I don’t want to hurt him deliberately. Nobody in their right mind would. But I do want to FEEL something in my life more than just this general numbness. I feel overwhelming love for my kids. For him I feel: mild irritation, mild affection, nothing. In the morning when he goes to work if I don’t remind him he won’t kiss me goodbye. When I come home he doesn’t really greet me. I certainly don’t feel loved and cherished. Conversely I don’t think he does either. But we keep plodding along and the kids have their stable home life.

OP posts:
Sunny779 · 21/12/2017 21:28

Not everyone is trying to "slam" what you did and say it's all your doing. Whatever advice and support or criticism you are being given here, it doesn't seem to be enough or to meet your need. I think you should seek out some professional help to talk through your dilemma. You are avoidant of the potential impact of your behaviour on the people you claim to care about the most. You also talk about your husband not being able to meet your sexual and emotional needs but then have earlier said he has low esteem, you're his first partner etc etc. Is he doing the best he can or not? Either way you're unhappy. Take some active choices and responsibility

Sunny779 · 21/12/2017 21:31

And you need some mates. I honestly could not function without my female friends 😀

MyTeaHsGoneCold · 21/12/2017 21:35

You’re right I’m not going to find answers here. You either fall in “you’re a bitch” camp or the helpful stranger.
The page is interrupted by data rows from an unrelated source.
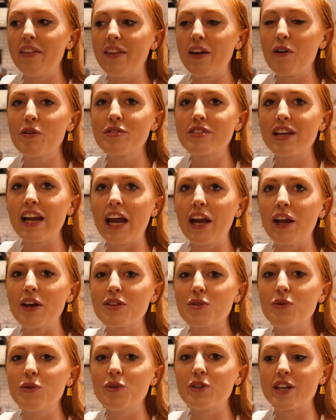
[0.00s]
They're also letting
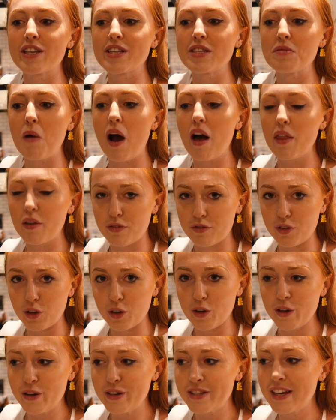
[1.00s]
us order some other
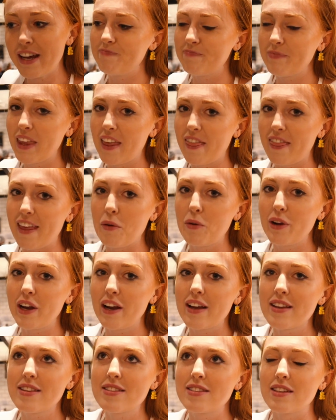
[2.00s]
food. They
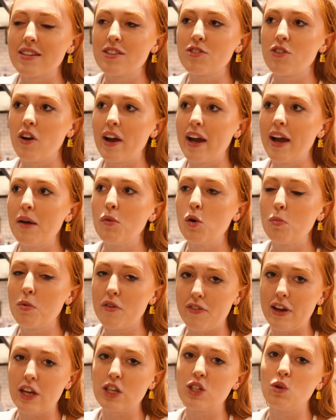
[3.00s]
wanted us to try a more
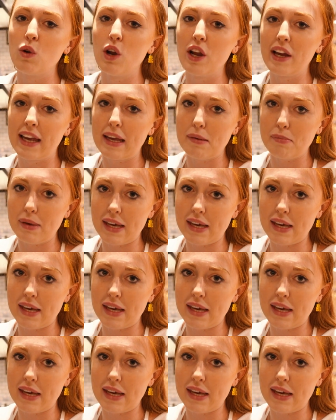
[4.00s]
professional looking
But that’s okay I suppose it’s ordered a little more my thoughts.
I think DH has low self esteem and low experience and also low expectations. Maybe we need professional help but I hate the idea. I have no experience of seeking help for this sort of thing except self help books which DH has generally dismissed. But I will have to just keep trying. Someone earlier gave some references.

OP posts:
Sunny779 · 21/12/2017 21:43

Well to be fair he doesn't think he has a problem does he or have I read that wrong? Until you started telling him he did cos your sex lifes not upto the mark by your standards his life was tickety-boo?! I meant get some help for yourself about your emotional whirlwind so you can be measured about managing things with your DH who deserves consideration honesty and respect.
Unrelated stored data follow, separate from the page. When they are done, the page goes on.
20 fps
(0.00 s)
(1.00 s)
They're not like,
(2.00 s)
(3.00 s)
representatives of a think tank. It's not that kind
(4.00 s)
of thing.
MyTeaHsGoneCold · 21/12/2017 21:56

No he didn’t think things were ticketyboo. He complained about that I wasn’t depositing enough in “the love bank”. But he would never sit and read a self help book on relationships. Seems to feel my expectations of life are too high and I should be all Buddhist about things and accept them as they are. Trouble is I think if we just carry on I will want to do it again one day and I don’t want to keep cheating. But he doesn’t know that part of the problem. So it’s tricky to motivate him. I felt like telling him just to shock him into changing things but I think it would be irretrievably broken. So I’m keeping quiet and trying to do it other ways. Pushing him to talk more etc.

OP posts:
Sunny779 · 21/12/2017 22:06

As I said, get some help for yourself to help you both in the long run. Best wishes

MyTeaHsGoneCold · 21/12/2017 22:10

Thx

OP posts:
HipNewName · 21/12/2017 22:29

If you kiss or give oral to your husband you risk exposing him.
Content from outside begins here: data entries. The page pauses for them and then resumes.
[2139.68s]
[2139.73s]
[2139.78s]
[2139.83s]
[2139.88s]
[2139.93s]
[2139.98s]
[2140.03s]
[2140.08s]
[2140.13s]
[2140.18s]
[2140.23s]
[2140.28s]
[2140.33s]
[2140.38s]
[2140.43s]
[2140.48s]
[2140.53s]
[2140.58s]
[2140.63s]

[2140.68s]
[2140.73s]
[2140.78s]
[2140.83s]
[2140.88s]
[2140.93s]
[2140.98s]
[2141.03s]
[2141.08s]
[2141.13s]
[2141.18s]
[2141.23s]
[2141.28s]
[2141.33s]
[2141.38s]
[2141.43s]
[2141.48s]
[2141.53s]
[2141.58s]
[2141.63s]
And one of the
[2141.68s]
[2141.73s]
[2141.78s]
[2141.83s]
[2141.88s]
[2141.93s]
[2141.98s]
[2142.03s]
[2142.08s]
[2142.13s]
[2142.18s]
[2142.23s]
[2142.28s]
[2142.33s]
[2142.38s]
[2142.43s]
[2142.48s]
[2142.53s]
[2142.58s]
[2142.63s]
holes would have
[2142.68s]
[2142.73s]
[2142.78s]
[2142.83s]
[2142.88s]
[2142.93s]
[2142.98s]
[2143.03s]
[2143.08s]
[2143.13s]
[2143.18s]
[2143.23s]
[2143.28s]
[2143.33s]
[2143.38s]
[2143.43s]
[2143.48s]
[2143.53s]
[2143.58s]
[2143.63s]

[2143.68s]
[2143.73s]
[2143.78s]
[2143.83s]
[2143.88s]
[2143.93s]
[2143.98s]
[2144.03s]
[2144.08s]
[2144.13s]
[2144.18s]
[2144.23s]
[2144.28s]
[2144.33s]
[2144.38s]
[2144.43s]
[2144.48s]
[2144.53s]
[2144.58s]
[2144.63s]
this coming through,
You had another penis in your mouth.

It’s not about your husband being perfect. What you are doing and how you are thinking about it is phenomenally destructive and selfish.

Sunny779 · 21/12/2017 22:58

FFS. Well thanks for that @HipNewName. Let's hope you never struggle with anything, eh? If you do, please post on mumsnet for support and advice. You know what they say about karma.

stitchglitched · 21/12/2017 23:09

Why are you taking that post so personally Sunny? Don't you think it's important for the OP to know the different ways in which her husband could catch something from her?